Data to examine START
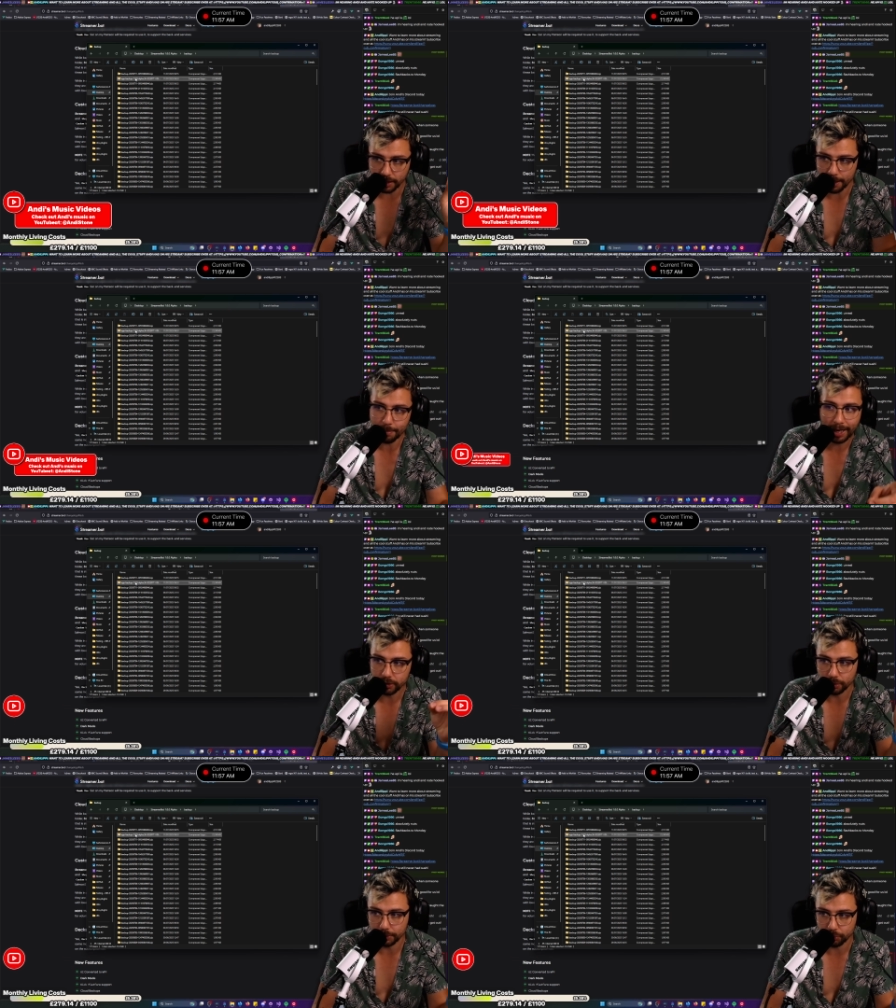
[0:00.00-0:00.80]
it
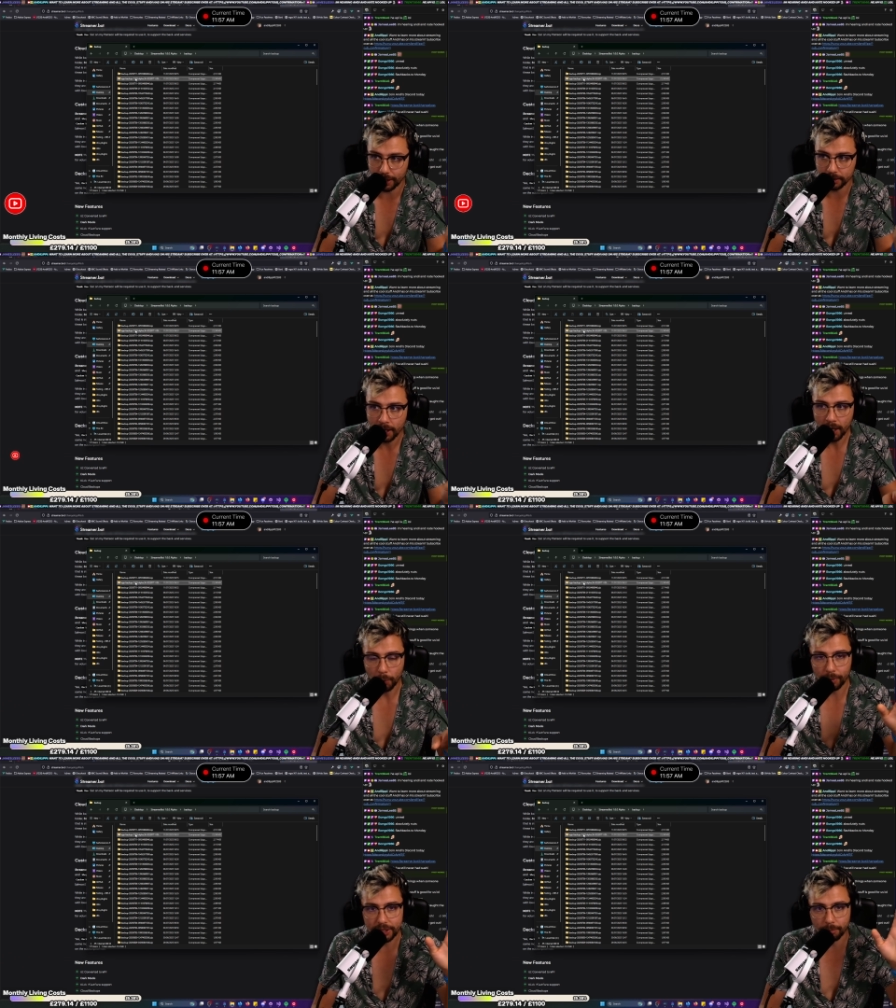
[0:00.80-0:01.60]
backs up as well,
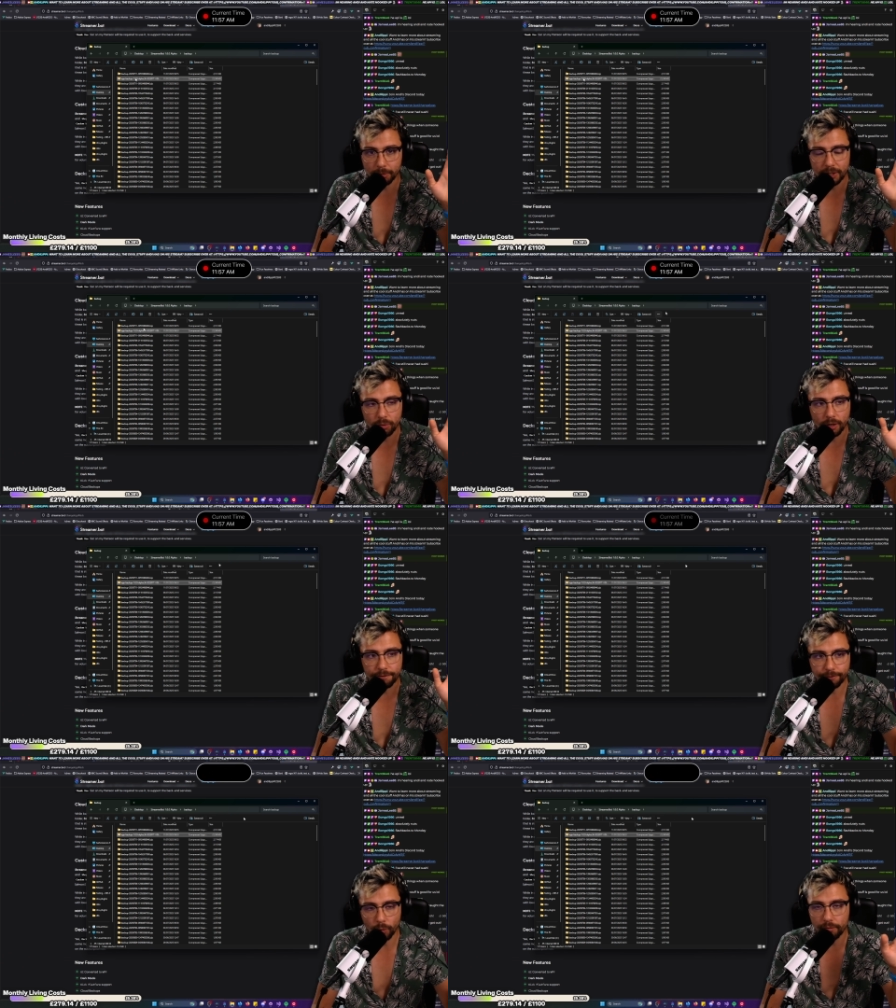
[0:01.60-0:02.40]
which I'm going to be doing a
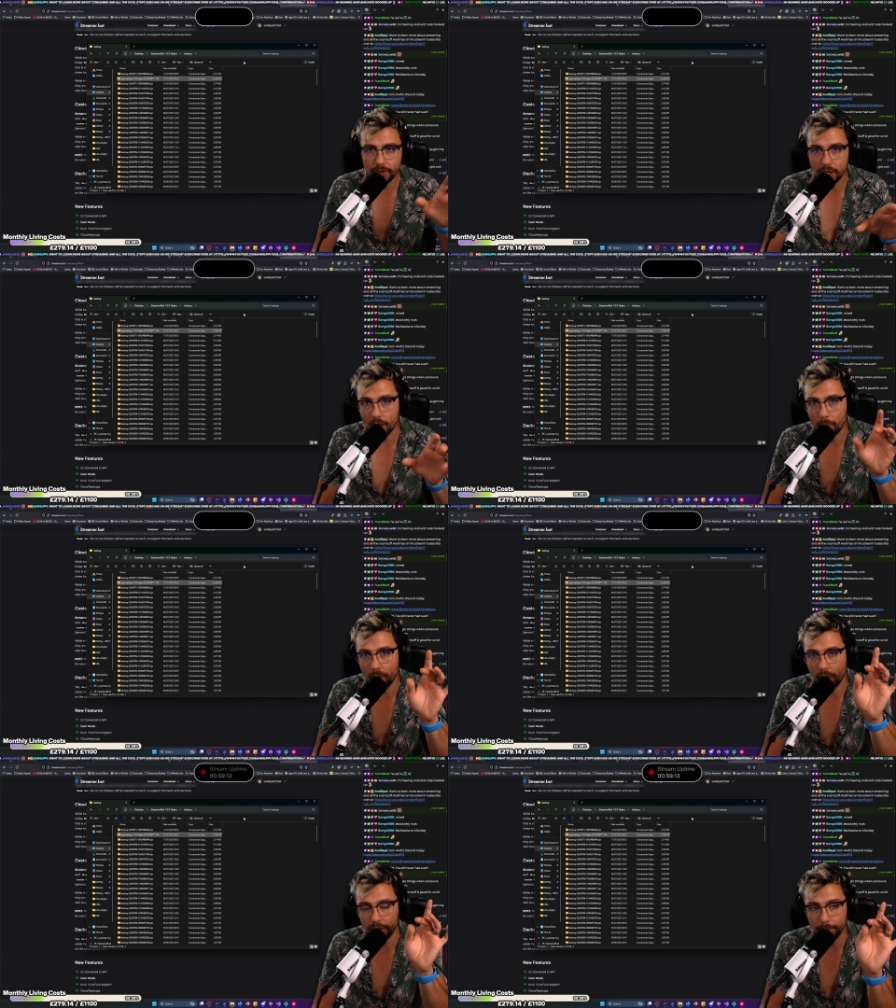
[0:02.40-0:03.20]
full
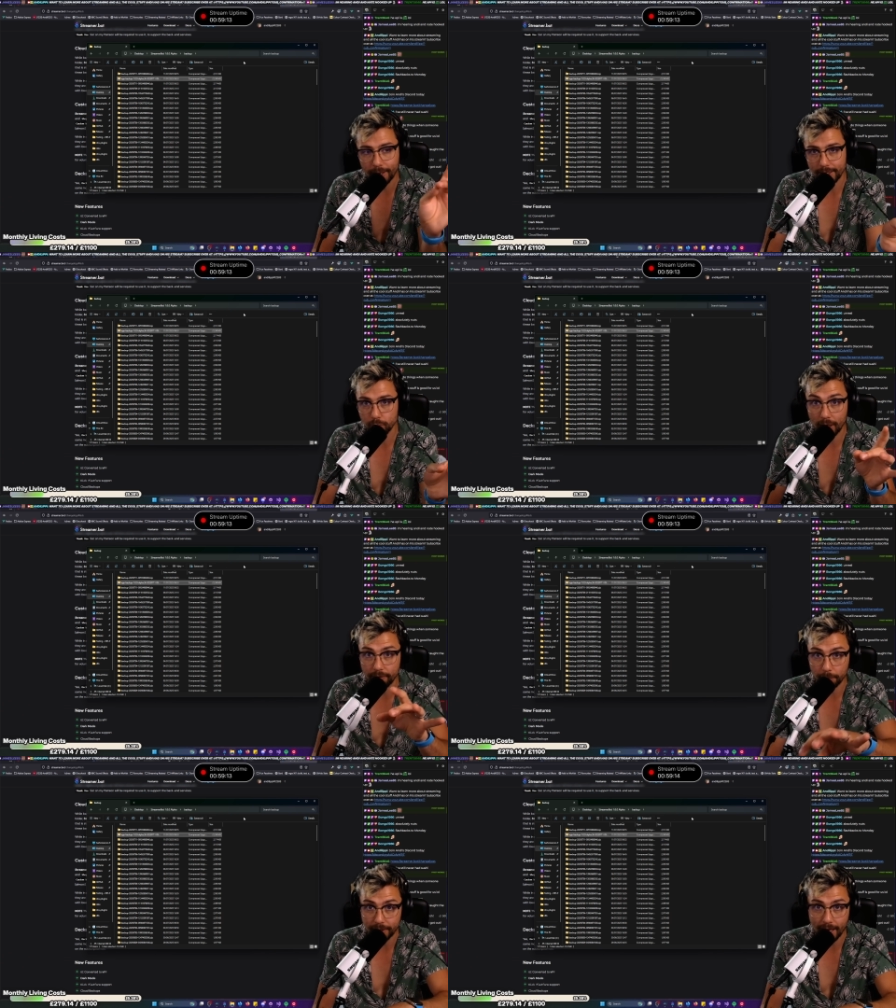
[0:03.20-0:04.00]
video on the best way
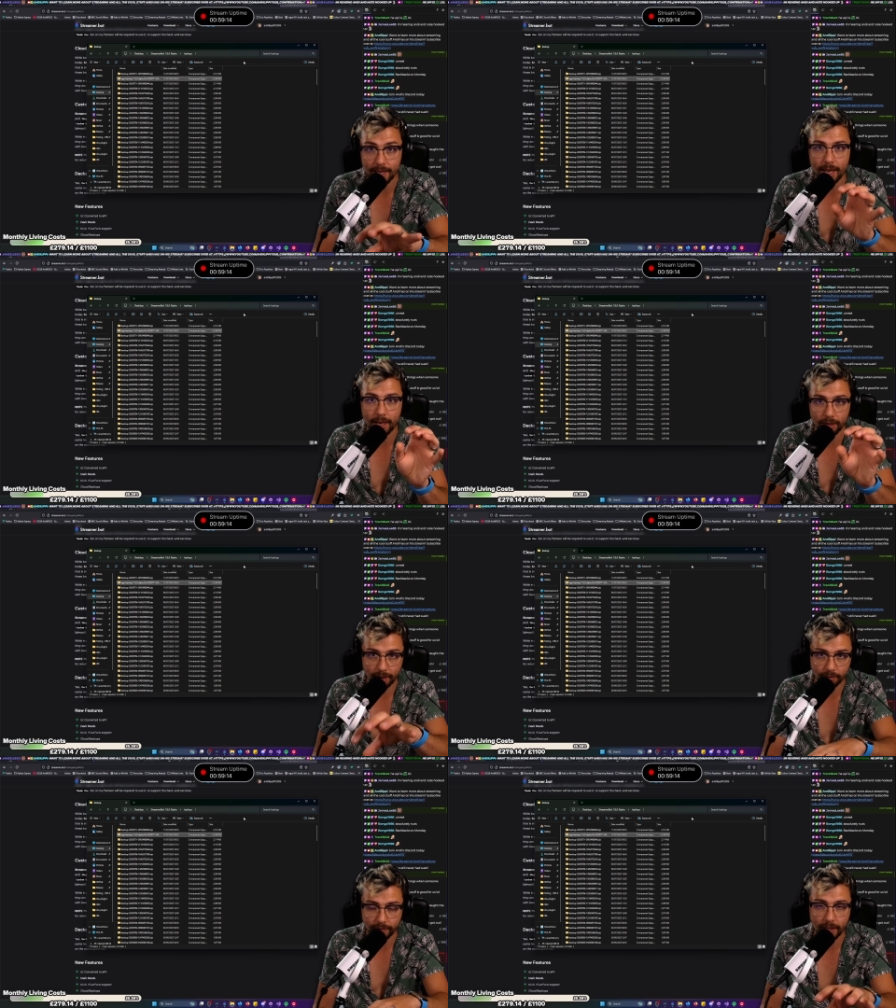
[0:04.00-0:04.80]
of updating
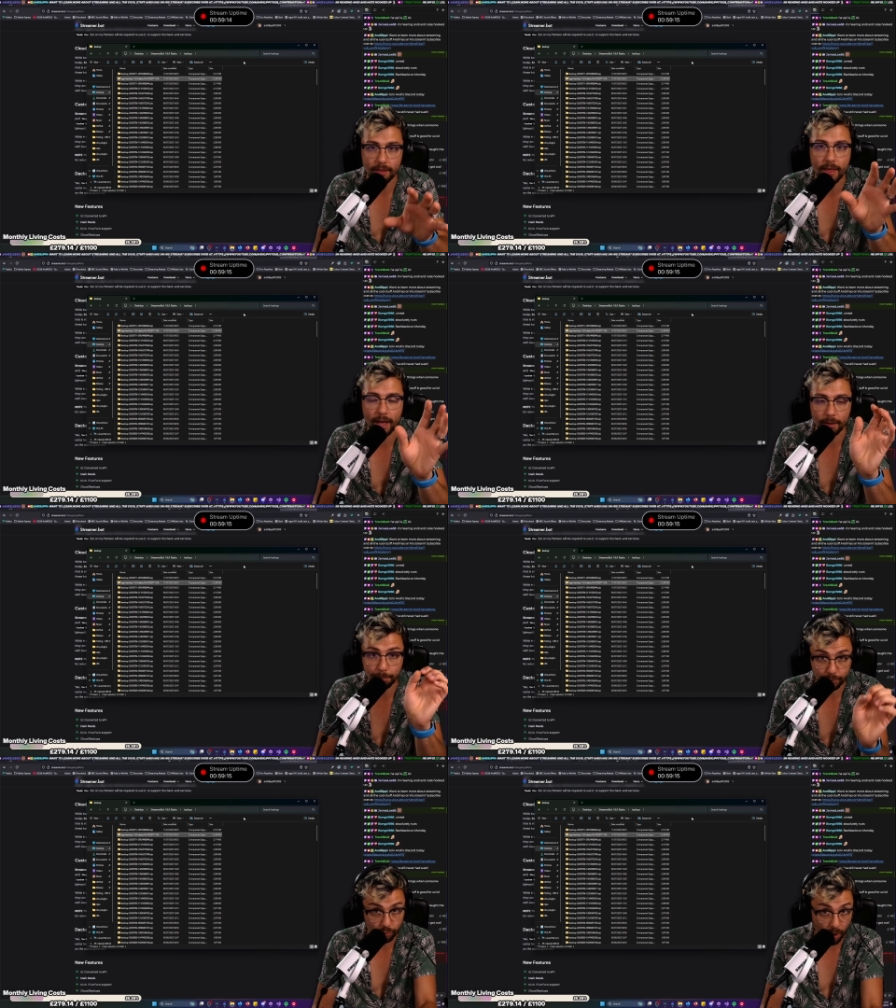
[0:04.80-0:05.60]
and everything like that
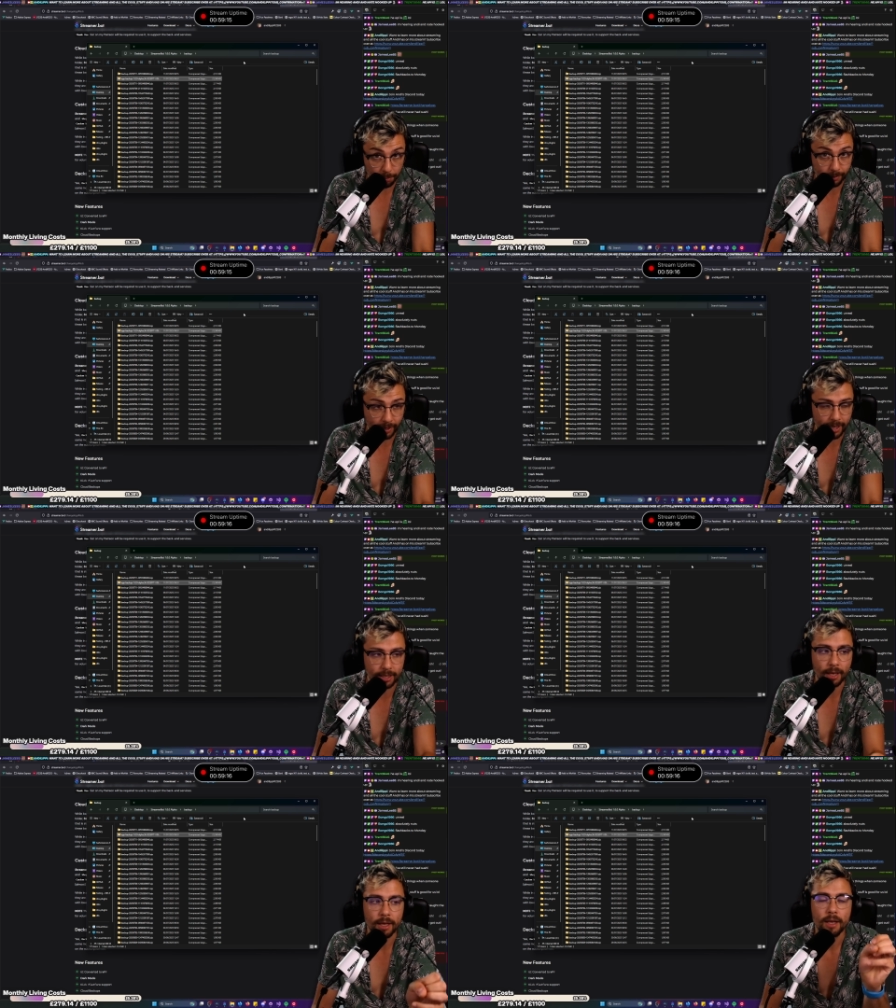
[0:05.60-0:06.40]
properly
Data to examine END
What is expected:
Print the whole listing again exactly, please. No pictures.

Your response:
[0:00.00-0:00.80]
it
[0:00.80-0:01.60]
backs up as well,
[0:01.60-0:02.40]
which I'm going to be doing a
[0:02.40-0:03.20]
full
[0:03.20-0:04.00]
video on the best way
[0:04.00-0:04.80]
of updating
[0:04.80-0:05.60]
and everything like that
[0:05.60-0:06.40]
properly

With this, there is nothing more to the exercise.